**YOUR TASK**
Give again exactly the lines that run from the start of the records to the line holding "[1:53.97-1:54.47]", both ends counted. Do not include the pictures.

◆ ◆ ◆

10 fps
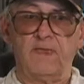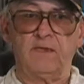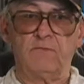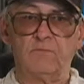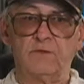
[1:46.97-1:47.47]

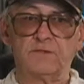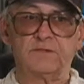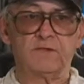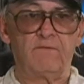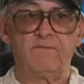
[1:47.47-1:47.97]
It
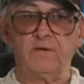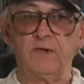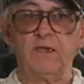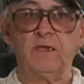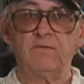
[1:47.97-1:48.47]
was a
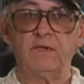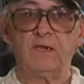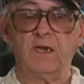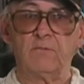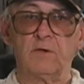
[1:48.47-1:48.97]
very heavy
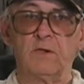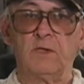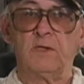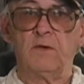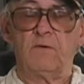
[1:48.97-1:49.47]
camera.
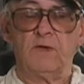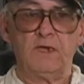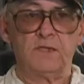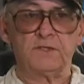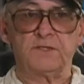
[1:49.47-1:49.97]

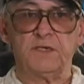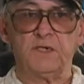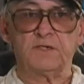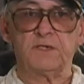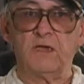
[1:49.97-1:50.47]
In
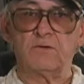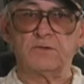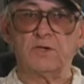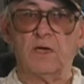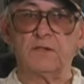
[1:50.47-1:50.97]
sync
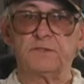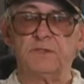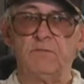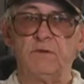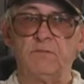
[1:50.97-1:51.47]
sound shots,
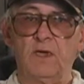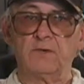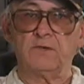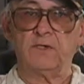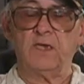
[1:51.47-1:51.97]
they would
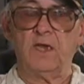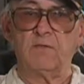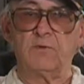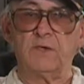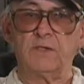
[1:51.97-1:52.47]
mount the
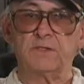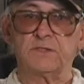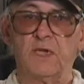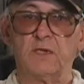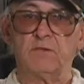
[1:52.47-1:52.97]
camera
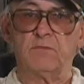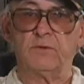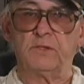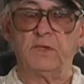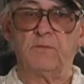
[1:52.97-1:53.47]
inside a
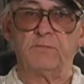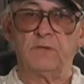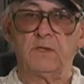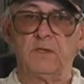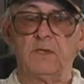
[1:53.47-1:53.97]
blimp,
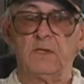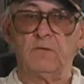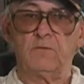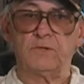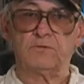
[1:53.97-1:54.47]

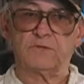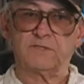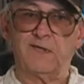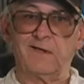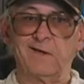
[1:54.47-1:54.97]
which was
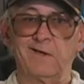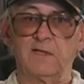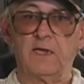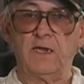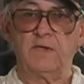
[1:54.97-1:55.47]
like a
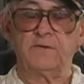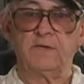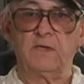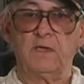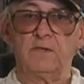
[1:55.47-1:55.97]

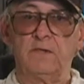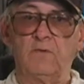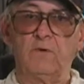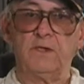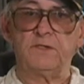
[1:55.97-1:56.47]
Goliath
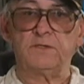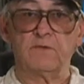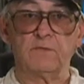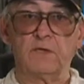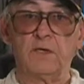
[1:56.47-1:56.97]
that weighed
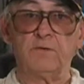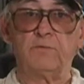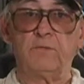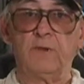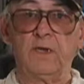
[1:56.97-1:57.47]
several
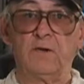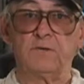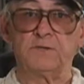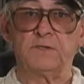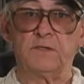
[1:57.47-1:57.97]
hundred
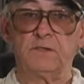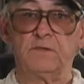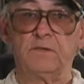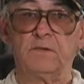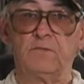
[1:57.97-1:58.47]
pounds
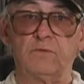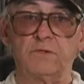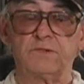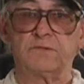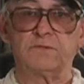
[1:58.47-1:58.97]
and
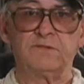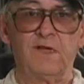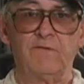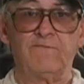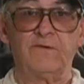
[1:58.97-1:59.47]
was
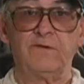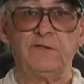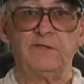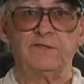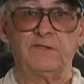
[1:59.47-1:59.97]
not
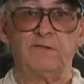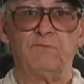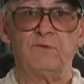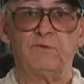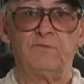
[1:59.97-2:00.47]
very easily
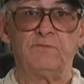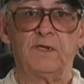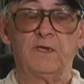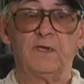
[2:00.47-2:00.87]
moved.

◆ ◆ ◆

**ANSWER**
10 fps
[1:46.97-1:47.47]

[1:47.47-1:47.97]
It
[1:47.97-1:48.47]
was a
[1:48.47-1:48.97]
very heavy
[1:48.97-1:49.47]
camera.
[1:49.47-1:49.97]

[1:49.97-1:50.47]
In
[1:50.47-1:50.97]
sync
[1:50.97-1:51.47]
sound shots,
[1:51.47-1:51.97]
they would
[1:51.97-1:52.47]
mount the
[1:52.47-1:52.97]
camera
[1:52.97-1:53.47]
inside a
[1:53.47-1:53.97]
blimp,
[1:53.97-1:54.47]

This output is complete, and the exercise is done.